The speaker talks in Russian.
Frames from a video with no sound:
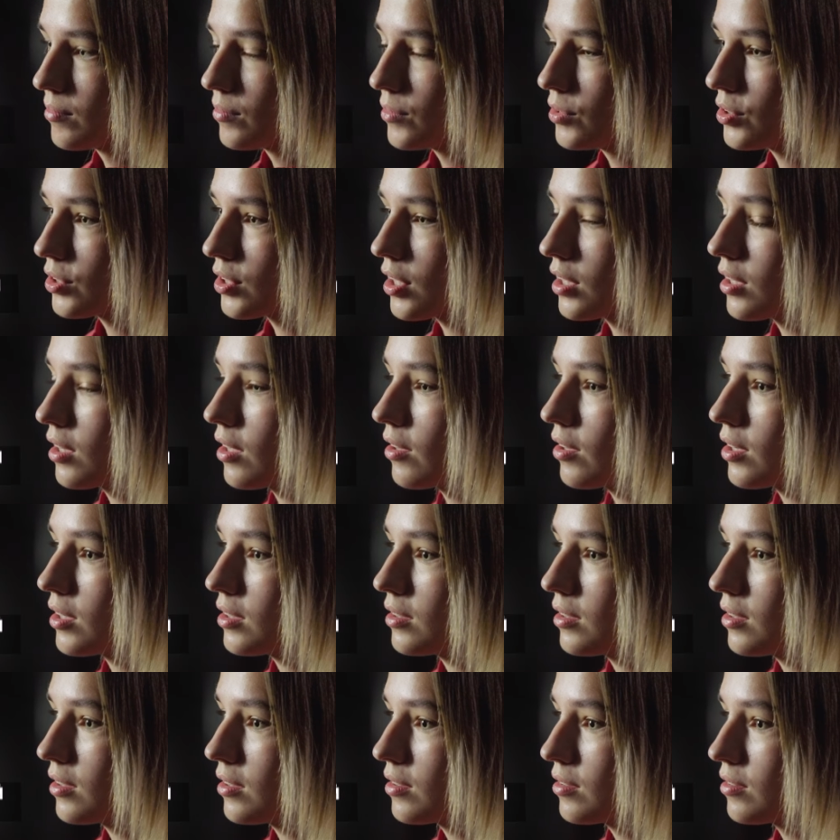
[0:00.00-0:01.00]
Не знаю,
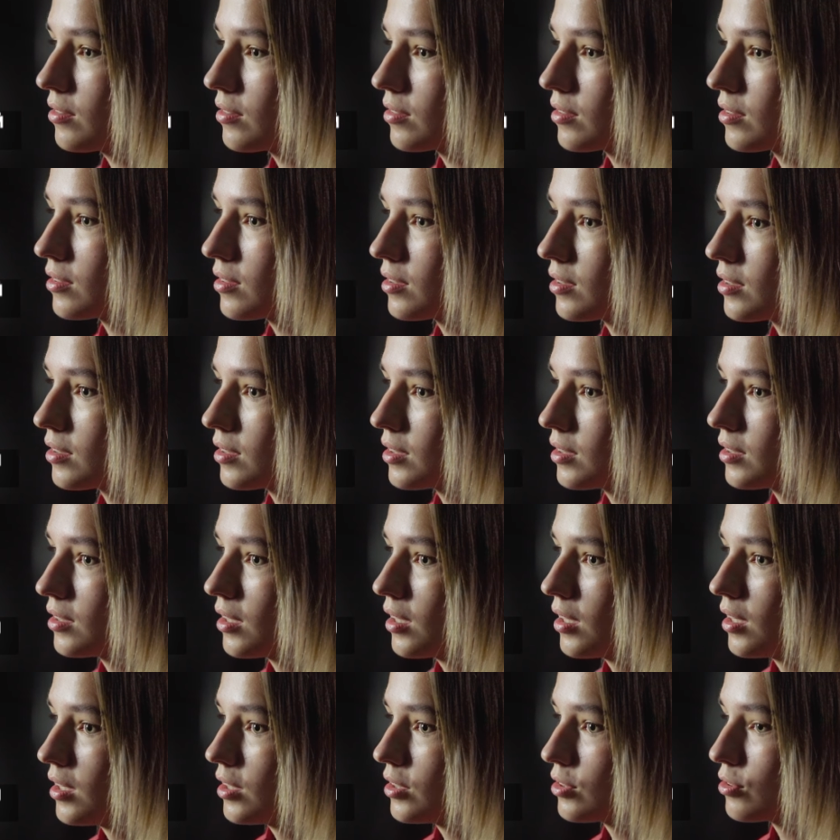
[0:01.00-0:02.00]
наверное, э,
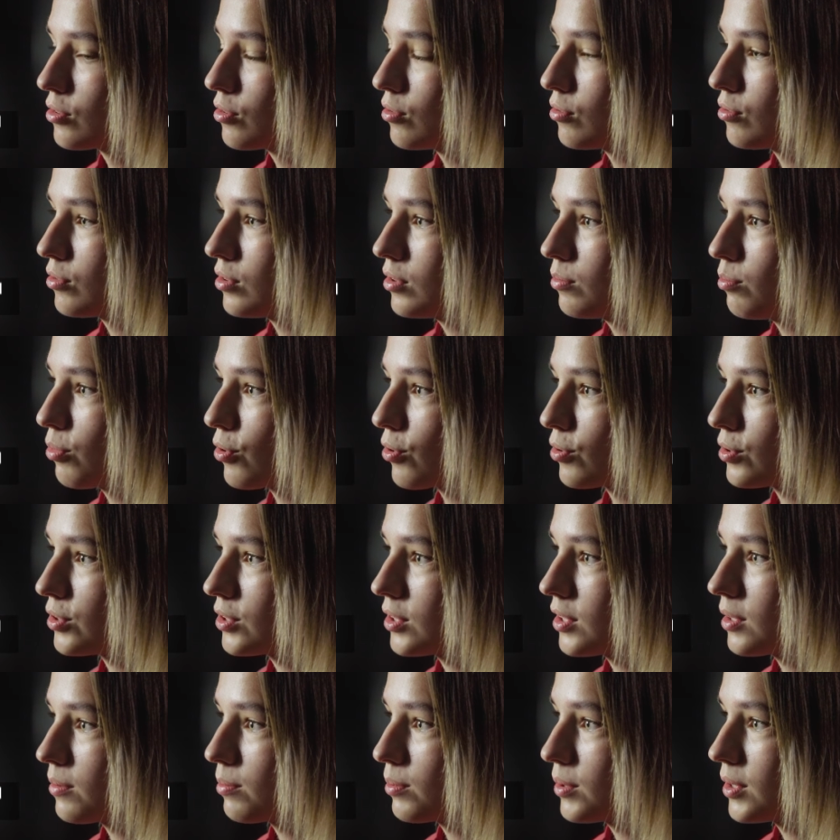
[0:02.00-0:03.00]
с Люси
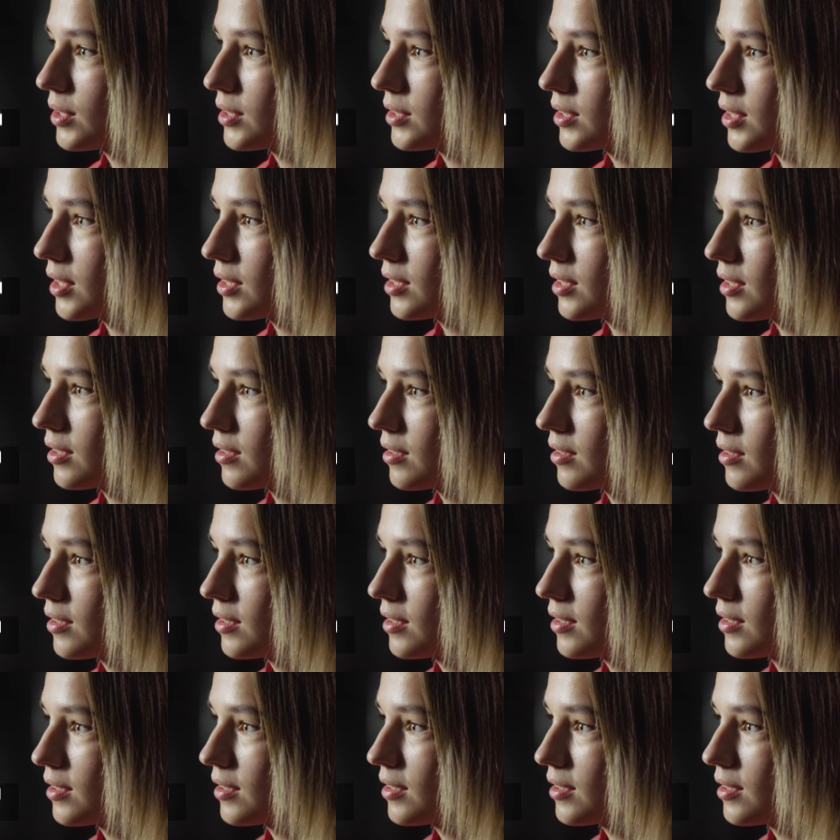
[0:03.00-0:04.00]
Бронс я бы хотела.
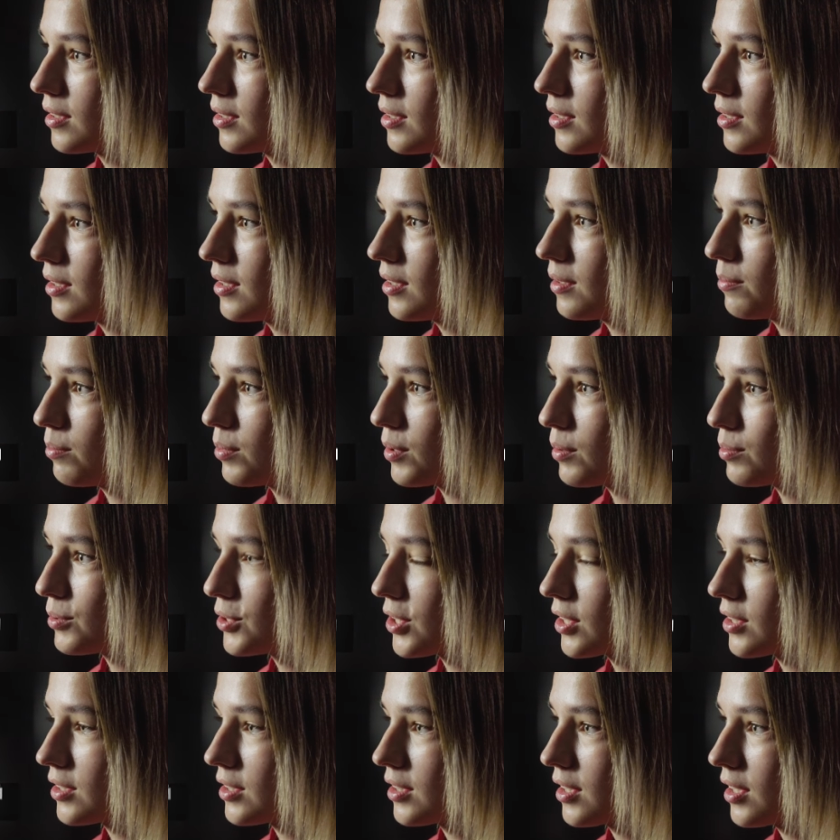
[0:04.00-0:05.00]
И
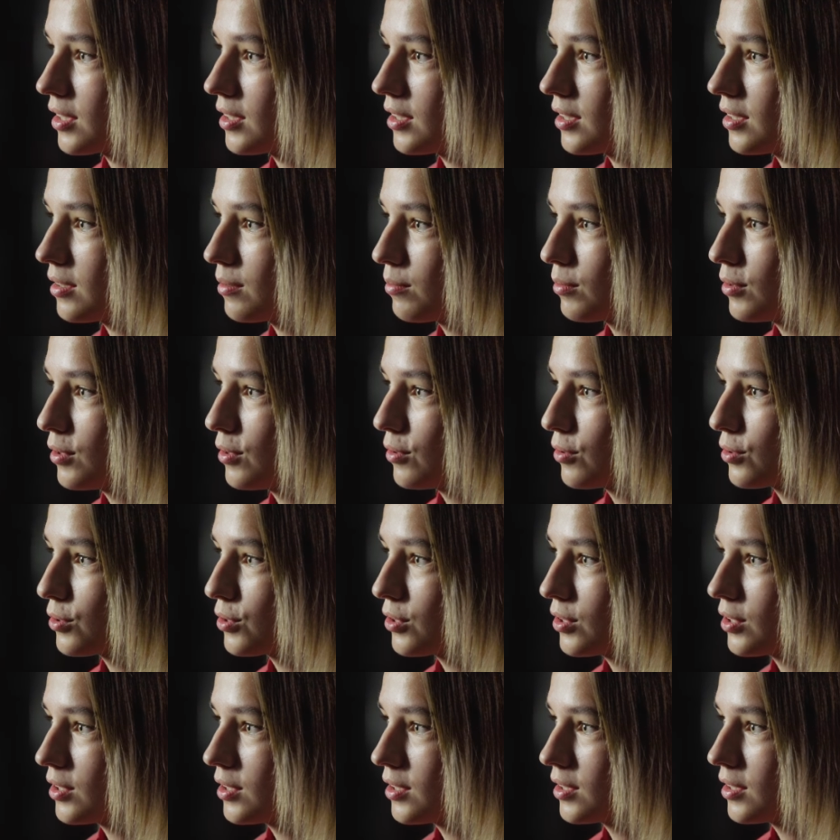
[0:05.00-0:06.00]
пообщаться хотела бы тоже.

━━━━━━━━━━━━━━━━━━━━━━━━━━━━━━

Your instructions: Print the listing exactly, minus any pictures.

Result below:
The speaker talks in Russian.
Frames from a video with no sound:
[0:00.00-0:01.00]
Не знаю,
[0:01.00-0:02.00]
наверное, э,
[0:02.00-0:03.00]
с Люси
[0:03.00-0:04.00]
Бронс я бы хотела.
[0:04.00-0:05.00]
И
[0:05.00-0:06.00]
пообщаться хотела бы тоже.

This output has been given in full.